As demonstrated businesses still operate as trusts and monopolies today, this is due to a failure to prosecute, failure to take action when prosecuted and a general change of attitudes over the harmfulness of Monopolies. The argument in favor of Monopolies makes note that when Rockefeller's standard oil was broken up into 34 companies. Rockefeller's 90% ownership in Standard Oil then became 90% ownership in 34 competing companies; and Rockefeller made a lot more money than he did previously. Thus the argument goes that predatory monopolies ultimately harm themselves and thus the market itself can take care of the excesses.

Upvote:10

The two current answers cover why anti-trust laws exist, but if my reading of your question is correct, what you actually want to know is why most large companies were Trusts in those days, as opposed to C-Corps or LLCs nowadays.

The main difference between a corporation and a business trust is that the former has an owner and therefor is part of your assets, while the latter has a beneficiary and therefor is not part of your assets.

The wiki article on Standard Oil has the reason why they got used in the first place:

In response to state laws trying to limit the scale of companies, Rockefeller and his associates developed innovative ways of organizing, to effectively manage their fast growing enterprise. On January 2, 1882, they combined their disparate companies, spread across dozens of states, under a single group of trustees. By a secret agreement, the existing 37 stockholders conveyed their shares "in trust" to nine trustees: John and William Rockefeller, Oliver H. Payne, Charles Pratt, Henry Flagler, John D. Archbold, William G. Warden, Jabez Bostwick, and Benjamin Brewster.This organization proved so successful that other giant enterprises adopted this "trust" form.

In 1885, Standard Oil of Ohio moved its headquarters from Cleveland to its permanent headquarters at 26 Broadway in New York City. Concurrently, the trustees of Standard Oil of Ohio chartered the Standard Oil Co. of New Jersey (SOCNJ) to take advantages of New Jersey's more lenient corporate stock ownership laws.

(Presumably using trusts was no longer needed when state laws became friendlier with large corporations.)

The wiki article on business trusts has a few lines on why they were phased out:

Although such "corporate trusts" were initially set up to improve the organization of large businesses, they soon faced widespread accusations of abusing their market power to engage in anticompetitive business practices. This caused the term "trust" to become strongly associated with such practices among the American public and led to the enactment in 1890 of the Sherman Antitrust Act, the first U.S. federal competition statute.

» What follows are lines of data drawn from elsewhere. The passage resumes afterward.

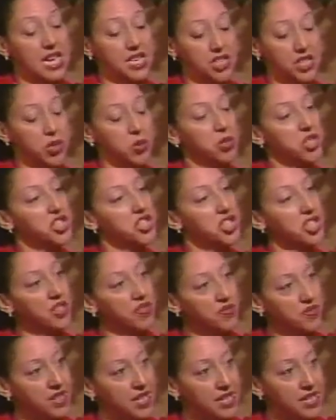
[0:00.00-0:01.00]
And so what
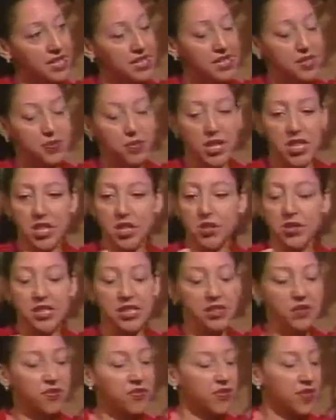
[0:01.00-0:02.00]
she finds by
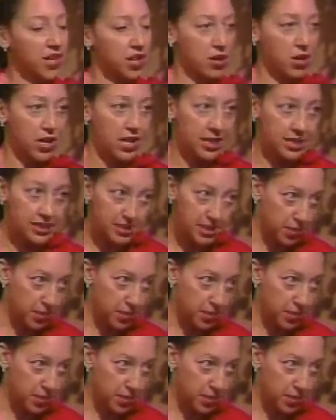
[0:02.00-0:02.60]
using very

Meanwhile, "trust agreements", the legal instruments used to create the corporate trusts, received a hostile reception in state courts during the 1880s and were quickly phased out in the 1890s in favor of other clever devices like holding companies for maintaining corporate control. For example, the Standard Oil Trust terminated its own trust agreement in March 1892. Regardless, the name stuck, and American competition laws are known today as antitrust laws (or anti-trust laws) as a result of the historical public aversion to trusts, while other countries use the term "competition laws" instead.

I'm not privy with the court details that made them go out of favor in the 1880s. The wiki article cites Barak Orbach and Grace E. Campbell Rebling, "The Antitrust Curse of Bigness", 85 S. Cal. L. Rev. 605 (2012)." for that claim.